You first need to upload your images to a host site like photobucket, or something similar. Once uploaded, you enter the URL into the image prompt.


----------



## pjc (May 3, 2009)

Se7en said:


> Not a single camera??? GTG FAIL!!!


My camera was sitting on the console in my truck the whole time... I failed lol. When ya'll do a Austin G2G let me know. Im an hour from yall and will be there for sure. Ive met Mike before and we did some trades. He's the only Austin DIYMA guy I know so far.


----------



## SouthSyde (Dec 25, 2006)

pjc said:


> My camera was sitting on the console in my truck the whole time... I failed lol. When ya'll do a Austin G2G let me know. Im an hour from yall and will be there for sure. Ive met Mike before and we did some trades. He's the only Austin DIYMA guy I know so far.


PJ, i may be meeting gabe in austin this up coming weekend.


----------



## Se7en (Mar 28, 2007)

SouthSyde said:


> PJ, i may be meeting gabe in austin this up coming weekend.


You may want to wait until I get the Rane up and going... No word on my source yet...


----------



## Got-Four-Eights (Sep 10, 2011)

pjc said:


> And Brian, thanks for the tools, the sub, and the hard drive. Oh and thanks for being on the same level as me lol. We will understand all the stuff they were talking about eventually.


LOL, no problem man.


----------



## SouthSyde (Dec 25, 2006)

Se7en said:


> You may want to wait until I get the Rane up and going... No word on my source yet...


Before and after rane is the key Gabe.


----------



## Born2Rock (Aug 26, 2009)

*OK...I just signed up with PhotoBucket. 

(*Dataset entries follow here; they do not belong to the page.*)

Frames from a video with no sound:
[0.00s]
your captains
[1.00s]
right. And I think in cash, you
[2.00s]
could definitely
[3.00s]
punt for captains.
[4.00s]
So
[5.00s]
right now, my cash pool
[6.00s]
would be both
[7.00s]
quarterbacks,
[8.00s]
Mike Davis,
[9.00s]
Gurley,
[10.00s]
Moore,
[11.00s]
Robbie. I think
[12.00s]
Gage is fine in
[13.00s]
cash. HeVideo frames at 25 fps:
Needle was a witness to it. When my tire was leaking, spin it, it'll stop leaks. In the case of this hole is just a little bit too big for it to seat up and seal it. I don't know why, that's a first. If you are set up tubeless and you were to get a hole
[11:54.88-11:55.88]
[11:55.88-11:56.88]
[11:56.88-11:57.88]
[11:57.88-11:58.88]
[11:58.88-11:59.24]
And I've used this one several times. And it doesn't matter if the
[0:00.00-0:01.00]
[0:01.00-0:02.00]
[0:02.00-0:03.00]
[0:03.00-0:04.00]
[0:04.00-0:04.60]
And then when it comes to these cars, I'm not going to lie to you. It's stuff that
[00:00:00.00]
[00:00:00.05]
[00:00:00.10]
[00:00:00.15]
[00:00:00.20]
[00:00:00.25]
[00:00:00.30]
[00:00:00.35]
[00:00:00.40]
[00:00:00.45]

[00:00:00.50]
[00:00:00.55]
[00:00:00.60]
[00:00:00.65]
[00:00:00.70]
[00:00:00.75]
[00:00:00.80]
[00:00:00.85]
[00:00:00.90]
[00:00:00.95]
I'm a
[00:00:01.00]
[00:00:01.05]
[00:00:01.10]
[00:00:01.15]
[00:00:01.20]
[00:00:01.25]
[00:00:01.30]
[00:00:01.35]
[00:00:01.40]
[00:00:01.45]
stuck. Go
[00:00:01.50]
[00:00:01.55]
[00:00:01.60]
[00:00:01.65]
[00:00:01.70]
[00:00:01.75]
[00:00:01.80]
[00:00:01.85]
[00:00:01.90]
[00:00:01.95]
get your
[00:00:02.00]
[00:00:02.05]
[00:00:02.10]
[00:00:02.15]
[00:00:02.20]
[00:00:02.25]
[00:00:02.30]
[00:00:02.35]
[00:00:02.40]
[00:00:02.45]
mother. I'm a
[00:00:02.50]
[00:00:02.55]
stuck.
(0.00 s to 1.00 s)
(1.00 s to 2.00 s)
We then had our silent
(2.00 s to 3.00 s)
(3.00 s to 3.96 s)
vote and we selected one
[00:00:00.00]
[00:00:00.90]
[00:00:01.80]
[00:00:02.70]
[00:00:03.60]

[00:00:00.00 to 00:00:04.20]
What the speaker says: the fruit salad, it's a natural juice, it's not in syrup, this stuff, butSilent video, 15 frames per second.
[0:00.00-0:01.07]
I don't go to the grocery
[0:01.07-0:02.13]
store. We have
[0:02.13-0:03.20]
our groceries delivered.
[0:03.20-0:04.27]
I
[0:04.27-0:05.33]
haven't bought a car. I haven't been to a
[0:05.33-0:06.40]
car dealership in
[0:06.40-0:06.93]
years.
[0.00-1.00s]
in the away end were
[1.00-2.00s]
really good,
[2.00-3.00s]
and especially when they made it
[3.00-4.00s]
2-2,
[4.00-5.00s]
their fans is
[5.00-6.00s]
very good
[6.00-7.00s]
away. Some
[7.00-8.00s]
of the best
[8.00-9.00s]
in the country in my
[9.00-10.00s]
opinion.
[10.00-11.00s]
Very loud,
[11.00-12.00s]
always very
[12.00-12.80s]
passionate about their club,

These pics are of my Italian "baby" !
... let me know if ya like the photo's.*

http://s1263.photobucket.com/albums...5/Born2RockU/?action=view&current=Venti_m.jpg


----------



## Se7en (Mar 28, 2007)

Born2Rock said:


> *OK...I just signed up with PhotoBucket.
> 
> 
> These pics are of my Italian "baby" !
> ...


Very nice!


----------



## DAT (Oct 8, 2006)

Born2Rock said:


> *OK...I just signed up with PhotoBucket.
> 
> 
> These pics are of my Italian "baby" !
> ...


Dang, when you said Italian "baby" I was hoping a a hot Italian chick in a bikini...


Haha


oh well here ya go....


----------



## Born2Rock (Aug 26, 2009)

*OK, what I got out of the meeting yesterday was that (for starts) I should think of investing in a better tweeter amp (...I am currently using the Audison 2.9 for my Esotar2's). 

{MY Italian 'baby' is on my mids } 

The majority recommendation amp came directly down to a Zapco c2k 2-channel. 

I see there are a few models, a 2.0xP , 2.5x , ,2.5P , ... 4.0k , ...9.0xd ...etc 

*What model 2-channel Zapco should I get for my Esotar2 Tweets, guys ? ...and how many watts would that amp be per channel for those specific tweets*.


----------



## Got-Four-Eights (Sep 10, 2011)

Born2Rock said:


> *OK, what I got out of the meeting yesterday was that (for starts) I should think of investing in a better tweeter amp (...I am currently using the Audison 2.9 for my Esotar2's).
> 
> {MY Italian 'baby' is on my mids }
> 
> ...


Why not a matching Thesis


----------



## Born2Rock (Aug 26, 2009)

Got-Four-Eights said:


> Why not a matching Thesis


*Of course, I have considered that, but for much less $$$, I'd like to try a Zapco c2k...since the "EARGAZM" boyz are using them with GREAT rezults. 

Which 2-channel -or- bridged 4-channel Zapco model would be the best, ...for the powered needed in my car ?*


----------



## tijuana_no (Jan 31, 2008)

I, Ruperto Aguilar , had a lot of fun .Everyone there was great awsome guy's with nice systems .
I am glad everyone enjoyed Chad's car he has been working hard and I am sure is going to pay off. I been very picky on that car when I get a chance to listen and hope it has been of good help to Chad.
Khan , I like the way he listens to music and really pick faults in a system dont let his quietness fool you .LOL . His car is totally different from the first time I listen .
Matt, I have to say that you made the biggest improvement , the truck sounded 300% better ,but I still think it can get 100% better .300% +100% wow ,was it that bad , just ask him on how hard I was on him. LOL
Erick , you are working on the car , but you can hear all the potential and hopefully you give me the opportunity for my input to get it even better than last year.
Chuck , great person really enjoy meeting you , your truck has a great sound stage and your speaker placement are in stock locations .I would like to hear it again when you have it dial in .
Born-to-Rock , awsome guy really easy person to be around with , I didn't hear your car this time ..........but , just talking to you is fun and enjoyable. 
Oilman , your car is very easy to listen and has great potential.
Thanx guys ! for having me there and the beer . Erick , you were a great host .


----------



## stereo_luver (Oct 30, 2007)

Ruperto thanks for the kind words. A truck isn't the easiest to use as a format for SQ. I value your opinions and I have reserved the comments for future use. While in the area I'd like to spend some more time picking your brain on a few subjects if possible. You need to get in contact with me over the prospect of the concrete work we discussed. I'll PM you my number and we can set-up a meeting in humble to go over the work required.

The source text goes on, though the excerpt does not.